■ **YOUR GOAL**
As the output, give exactly the lines that run from the one with "(1233.81 s to 1234.81 s)" through the end of the records below, and omit pictures.

■ **DATA FOR THIS EXERCISE**
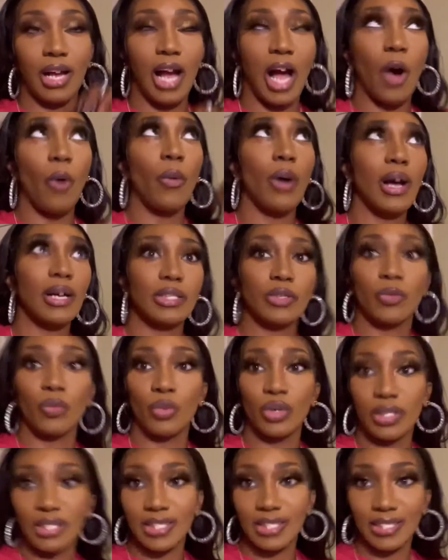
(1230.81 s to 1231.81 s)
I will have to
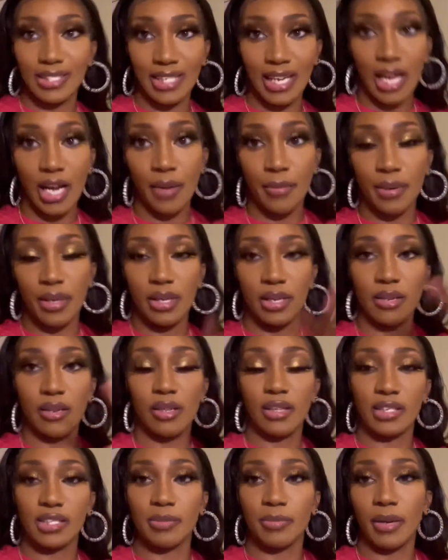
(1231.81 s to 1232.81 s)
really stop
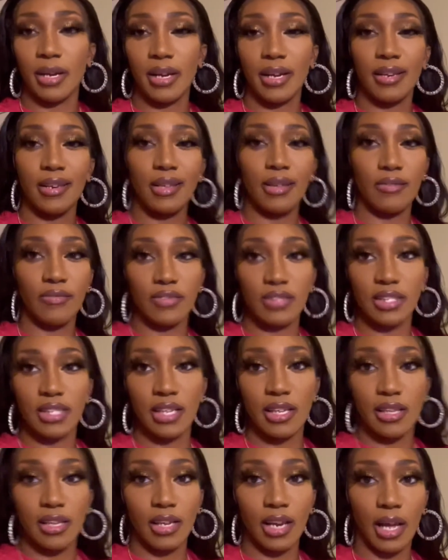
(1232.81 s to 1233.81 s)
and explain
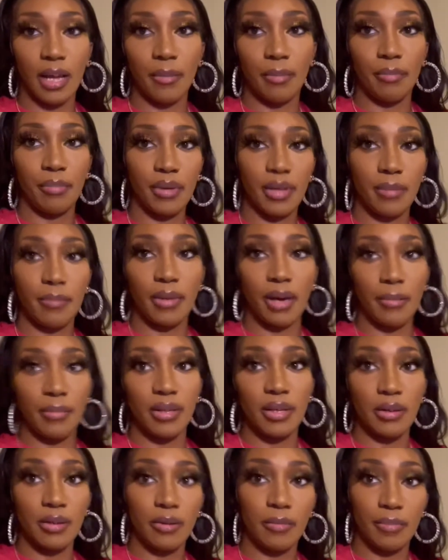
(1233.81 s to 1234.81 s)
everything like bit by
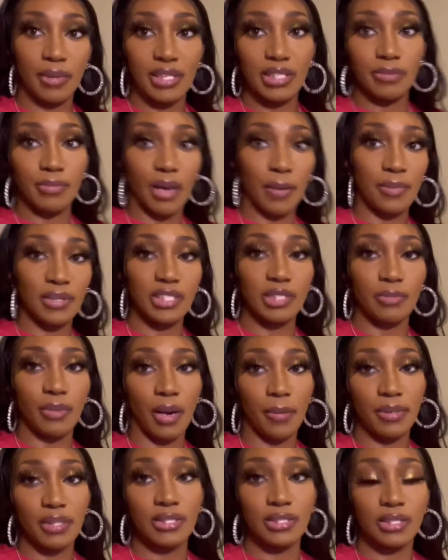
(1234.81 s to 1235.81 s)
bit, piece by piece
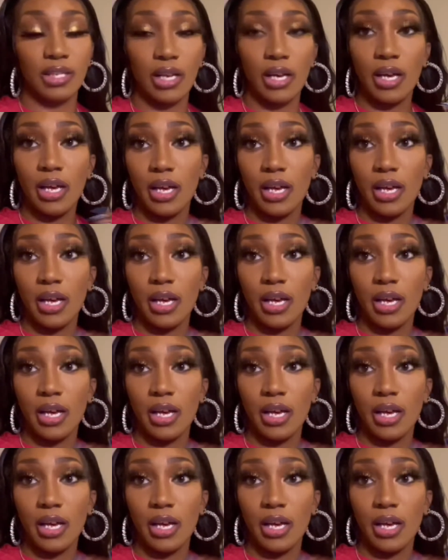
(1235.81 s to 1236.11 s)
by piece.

■ **WRITTEN SOLUTION**
(1233.81 s to 1234.81 s)
everything like bit by
(1234.81 s to 1235.81 s)
bit, piece by piece
(1235.81 s to 1236.11 s)
by piece.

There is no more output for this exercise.